Excerpts from a dataset
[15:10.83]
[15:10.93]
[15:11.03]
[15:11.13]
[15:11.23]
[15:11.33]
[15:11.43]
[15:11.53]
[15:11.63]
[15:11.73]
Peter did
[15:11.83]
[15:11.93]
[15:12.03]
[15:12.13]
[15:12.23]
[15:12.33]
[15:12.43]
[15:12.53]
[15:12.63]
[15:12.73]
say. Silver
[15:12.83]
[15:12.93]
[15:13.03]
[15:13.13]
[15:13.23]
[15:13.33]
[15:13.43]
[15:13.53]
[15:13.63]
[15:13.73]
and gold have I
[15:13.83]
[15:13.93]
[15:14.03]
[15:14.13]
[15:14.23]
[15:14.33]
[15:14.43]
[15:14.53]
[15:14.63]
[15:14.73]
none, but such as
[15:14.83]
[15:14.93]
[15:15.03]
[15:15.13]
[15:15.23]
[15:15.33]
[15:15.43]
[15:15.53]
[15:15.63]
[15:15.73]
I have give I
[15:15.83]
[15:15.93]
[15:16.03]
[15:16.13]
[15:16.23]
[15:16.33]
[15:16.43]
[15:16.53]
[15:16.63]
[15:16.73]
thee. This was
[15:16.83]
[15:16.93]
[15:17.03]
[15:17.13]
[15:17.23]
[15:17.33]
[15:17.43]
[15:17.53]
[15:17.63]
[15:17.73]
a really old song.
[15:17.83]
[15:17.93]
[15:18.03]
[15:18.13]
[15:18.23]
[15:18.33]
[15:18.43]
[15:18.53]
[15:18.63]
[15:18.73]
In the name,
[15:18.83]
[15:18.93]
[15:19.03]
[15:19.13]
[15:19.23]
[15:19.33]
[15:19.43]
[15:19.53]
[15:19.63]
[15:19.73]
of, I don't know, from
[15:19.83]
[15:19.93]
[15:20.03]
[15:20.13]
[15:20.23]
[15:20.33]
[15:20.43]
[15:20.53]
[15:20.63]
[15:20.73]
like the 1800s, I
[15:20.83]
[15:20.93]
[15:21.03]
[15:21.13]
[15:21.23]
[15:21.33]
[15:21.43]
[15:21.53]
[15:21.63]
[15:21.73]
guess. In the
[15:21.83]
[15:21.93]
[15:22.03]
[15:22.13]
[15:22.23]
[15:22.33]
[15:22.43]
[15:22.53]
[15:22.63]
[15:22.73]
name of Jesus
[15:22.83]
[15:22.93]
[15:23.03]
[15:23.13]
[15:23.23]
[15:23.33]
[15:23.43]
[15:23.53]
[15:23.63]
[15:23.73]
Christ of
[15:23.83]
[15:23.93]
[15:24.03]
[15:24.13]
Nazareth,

REQUIRED ACTION >> Transcribe each record shown above, exactly.

SOLVED EXERCISE >>
[15:10.83]
[15:10.93]
[15:11.03]
[15:11.13]
[15:11.23]
[15:11.33]
[15:11.43]
[15:11.53]
[15:11.63]
[15:11.73]
Peter did
[15:11.83]
[15:11.93]
[15:12.03]
[15:12.13]
[15:12.23]
[15:12.33]
[15:12.43]
[15:12.53]
[15:12.63]
[15:12.73]
say. Silver
[15:12.83]
[15:12.93]
[15:13.03]
[15:13.13]
[15:13.23]
[15:13.33]
[15:13.43]
[15:13.53]
[15:13.63]
[15:13.73]
and gold have I
[15:13.83]
[15:13.93]
[15:14.03]
[15:14.13]
[15:14.23]
[15:14.33]
[15:14.43]
[15:14.53]
[15:14.63]
[15:14.73]
none, but such as
[15:14.83]
[15:14.93]
[15:15.03]
[15:15.13]
[15:15.23]
[15:15.33]
[15:15.43]
[15:15.53]
[15:15.63]
[15:15.73]
I have give I
[15:15.83]
[15:15.93]
[15:16.03]
[15:16.13]
[15:16.23]
[15:16.33]
[15:16.43]
[15:16.53]
[15:16.63]
[15:16.73]
thee. This was
[15:16.83]
[15:16.93]
[15:17.03]
[15:17.13]
[15:17.23]
[15:17.33]
[15:17.43]
[15:17.53]
[15:17.63]
[15:17.73]
a really old song.
[15:17.83]
[15:17.93]
[15:18.03]
[15:18.13]
[15:18.23]
[15:18.33]
[15:18.43]
[15:18.53]
[15:18.63]
[15:18.73]
In the name,
[15:18.83]
[15:18.93]
[15:19.03]
[15:19.13]
[15:19.23]
[15:19.33]
[15:19.43]
[15:19.53]
[15:19.63]
[15:19.73]
of, I don't know, from
[15:19.83]
[15:19.93]
[15:20.03]
[15:20.13]
[15:20.23]
[15:20.33]
[15:20.43]
[15:20.53]
[15:20.63]
[15:20.73]
like the 1800s, I
[15:20.83]
[15:20.93]
[15:21.03]
[15:21.13]
[15:21.23]
[15:21.33]
[15:21.43]
[15:21.53]
[15:21.63]
[15:21.73]
guess. In the
[15:21.83]
[15:21.93]
[15:22.03]
[15:22.13]
[15:22.23]
[15:22.33]
[15:22.43]
[15:22.53]
[15:22.63]
[15:22.73]
name of Jesus
[15:22.83]
[15:22.93]
[15:23.03]
[15:23.13]
[15:23.23]
[15:23.33]
[15:23.43]
[15:23.53]
[15:23.63]
[15:23.73]
Christ of
[15:23.83]
[15:23.93]
[15:24.03]
[15:24.13]
Nazareth,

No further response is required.